(Input)

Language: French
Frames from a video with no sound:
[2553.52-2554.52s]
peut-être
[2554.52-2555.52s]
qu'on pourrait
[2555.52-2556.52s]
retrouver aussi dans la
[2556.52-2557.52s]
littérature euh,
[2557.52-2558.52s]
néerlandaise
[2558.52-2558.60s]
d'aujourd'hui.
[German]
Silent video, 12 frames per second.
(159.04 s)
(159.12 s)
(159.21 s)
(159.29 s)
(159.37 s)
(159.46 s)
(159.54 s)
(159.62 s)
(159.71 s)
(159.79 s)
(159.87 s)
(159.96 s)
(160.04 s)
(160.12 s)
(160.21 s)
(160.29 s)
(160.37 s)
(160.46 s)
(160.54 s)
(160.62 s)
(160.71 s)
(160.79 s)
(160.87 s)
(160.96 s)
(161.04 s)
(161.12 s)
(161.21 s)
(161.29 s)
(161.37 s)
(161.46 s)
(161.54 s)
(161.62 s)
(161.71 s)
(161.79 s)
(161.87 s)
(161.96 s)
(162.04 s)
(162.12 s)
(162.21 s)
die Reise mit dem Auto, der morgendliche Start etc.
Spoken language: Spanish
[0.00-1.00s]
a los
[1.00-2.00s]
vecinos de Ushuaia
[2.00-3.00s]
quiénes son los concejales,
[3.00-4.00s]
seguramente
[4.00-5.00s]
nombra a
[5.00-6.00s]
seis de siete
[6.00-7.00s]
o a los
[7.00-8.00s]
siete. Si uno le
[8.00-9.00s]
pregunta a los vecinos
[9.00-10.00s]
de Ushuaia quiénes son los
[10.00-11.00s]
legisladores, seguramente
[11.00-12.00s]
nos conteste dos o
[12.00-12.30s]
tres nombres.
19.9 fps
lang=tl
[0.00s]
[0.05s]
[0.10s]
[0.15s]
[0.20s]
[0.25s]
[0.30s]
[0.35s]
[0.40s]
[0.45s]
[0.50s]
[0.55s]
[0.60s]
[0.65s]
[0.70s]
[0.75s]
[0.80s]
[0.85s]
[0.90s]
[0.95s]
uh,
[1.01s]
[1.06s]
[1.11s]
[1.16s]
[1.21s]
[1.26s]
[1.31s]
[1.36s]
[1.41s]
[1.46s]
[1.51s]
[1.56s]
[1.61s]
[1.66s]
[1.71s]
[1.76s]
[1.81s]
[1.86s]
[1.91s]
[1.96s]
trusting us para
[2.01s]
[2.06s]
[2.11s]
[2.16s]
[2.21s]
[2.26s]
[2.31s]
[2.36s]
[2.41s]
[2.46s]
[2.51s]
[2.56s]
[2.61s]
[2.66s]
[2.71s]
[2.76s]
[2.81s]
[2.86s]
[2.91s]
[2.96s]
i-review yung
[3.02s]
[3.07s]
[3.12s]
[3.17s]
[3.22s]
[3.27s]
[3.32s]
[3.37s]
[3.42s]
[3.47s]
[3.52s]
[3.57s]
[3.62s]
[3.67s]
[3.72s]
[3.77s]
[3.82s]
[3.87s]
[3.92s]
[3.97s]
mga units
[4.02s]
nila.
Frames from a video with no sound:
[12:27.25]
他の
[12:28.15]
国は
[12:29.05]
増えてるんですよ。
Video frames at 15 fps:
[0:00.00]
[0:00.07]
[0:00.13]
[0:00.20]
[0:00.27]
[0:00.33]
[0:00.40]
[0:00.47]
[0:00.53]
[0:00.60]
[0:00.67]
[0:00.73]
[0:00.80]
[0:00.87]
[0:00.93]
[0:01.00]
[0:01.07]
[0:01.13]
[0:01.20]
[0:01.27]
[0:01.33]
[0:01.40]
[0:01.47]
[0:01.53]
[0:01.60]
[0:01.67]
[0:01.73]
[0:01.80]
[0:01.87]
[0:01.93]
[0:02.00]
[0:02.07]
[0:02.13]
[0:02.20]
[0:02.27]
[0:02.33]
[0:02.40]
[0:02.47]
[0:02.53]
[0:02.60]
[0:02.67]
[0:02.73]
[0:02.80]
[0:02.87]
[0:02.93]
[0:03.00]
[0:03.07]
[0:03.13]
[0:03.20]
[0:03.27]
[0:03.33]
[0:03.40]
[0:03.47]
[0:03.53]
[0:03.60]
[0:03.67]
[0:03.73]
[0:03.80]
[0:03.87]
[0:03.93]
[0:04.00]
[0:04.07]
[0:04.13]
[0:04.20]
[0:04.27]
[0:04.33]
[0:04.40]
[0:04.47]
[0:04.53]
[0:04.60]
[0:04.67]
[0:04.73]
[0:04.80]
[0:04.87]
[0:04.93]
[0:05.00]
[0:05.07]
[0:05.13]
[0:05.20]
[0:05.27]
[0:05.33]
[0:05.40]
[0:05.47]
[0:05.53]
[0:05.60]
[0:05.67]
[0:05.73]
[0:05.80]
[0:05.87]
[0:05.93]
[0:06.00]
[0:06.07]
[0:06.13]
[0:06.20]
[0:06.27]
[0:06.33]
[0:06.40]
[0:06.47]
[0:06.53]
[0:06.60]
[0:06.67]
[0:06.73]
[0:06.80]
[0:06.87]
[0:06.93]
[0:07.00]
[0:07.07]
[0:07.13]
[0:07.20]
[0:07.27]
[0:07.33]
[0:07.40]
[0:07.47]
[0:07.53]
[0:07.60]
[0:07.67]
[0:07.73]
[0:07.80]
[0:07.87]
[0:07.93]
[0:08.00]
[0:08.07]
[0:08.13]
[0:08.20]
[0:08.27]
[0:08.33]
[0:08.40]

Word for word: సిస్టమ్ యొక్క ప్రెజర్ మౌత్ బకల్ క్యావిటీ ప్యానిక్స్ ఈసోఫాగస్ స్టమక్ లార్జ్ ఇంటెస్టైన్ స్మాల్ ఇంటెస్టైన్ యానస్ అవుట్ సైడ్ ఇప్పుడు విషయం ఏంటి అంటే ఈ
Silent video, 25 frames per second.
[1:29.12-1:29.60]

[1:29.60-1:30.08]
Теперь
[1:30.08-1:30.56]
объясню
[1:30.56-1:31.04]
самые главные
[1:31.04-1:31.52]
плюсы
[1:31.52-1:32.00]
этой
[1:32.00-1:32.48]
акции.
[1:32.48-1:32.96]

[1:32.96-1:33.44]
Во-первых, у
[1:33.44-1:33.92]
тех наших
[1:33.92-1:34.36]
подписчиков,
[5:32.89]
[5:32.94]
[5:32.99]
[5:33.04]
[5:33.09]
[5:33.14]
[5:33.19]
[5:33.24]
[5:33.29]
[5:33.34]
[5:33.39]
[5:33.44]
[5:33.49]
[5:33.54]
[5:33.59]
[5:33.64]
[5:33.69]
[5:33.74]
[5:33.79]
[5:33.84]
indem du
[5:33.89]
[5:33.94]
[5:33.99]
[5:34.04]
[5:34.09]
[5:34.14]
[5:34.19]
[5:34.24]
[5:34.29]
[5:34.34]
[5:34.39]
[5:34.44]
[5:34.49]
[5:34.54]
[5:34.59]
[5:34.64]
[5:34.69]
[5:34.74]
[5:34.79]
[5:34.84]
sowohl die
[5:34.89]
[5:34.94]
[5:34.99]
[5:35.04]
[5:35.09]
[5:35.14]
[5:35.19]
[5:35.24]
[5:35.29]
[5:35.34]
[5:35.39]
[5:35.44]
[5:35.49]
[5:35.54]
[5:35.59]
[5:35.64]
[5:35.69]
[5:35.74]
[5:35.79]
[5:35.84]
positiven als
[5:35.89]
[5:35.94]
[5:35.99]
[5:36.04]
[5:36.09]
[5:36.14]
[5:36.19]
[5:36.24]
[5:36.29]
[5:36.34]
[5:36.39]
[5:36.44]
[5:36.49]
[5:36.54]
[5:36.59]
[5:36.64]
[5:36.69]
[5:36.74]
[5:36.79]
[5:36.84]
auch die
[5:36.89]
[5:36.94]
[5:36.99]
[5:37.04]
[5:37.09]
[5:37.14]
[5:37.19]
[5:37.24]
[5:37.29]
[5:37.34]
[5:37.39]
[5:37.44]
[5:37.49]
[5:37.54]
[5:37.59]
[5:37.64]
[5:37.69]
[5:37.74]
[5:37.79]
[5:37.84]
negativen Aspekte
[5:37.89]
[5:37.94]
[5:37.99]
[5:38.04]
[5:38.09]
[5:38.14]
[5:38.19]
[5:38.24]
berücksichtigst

(End Input)

Each line of the entries above that has the word "second" is to be copied.

Silent video, 12 frames per second.
Silent video, 25 frames per second.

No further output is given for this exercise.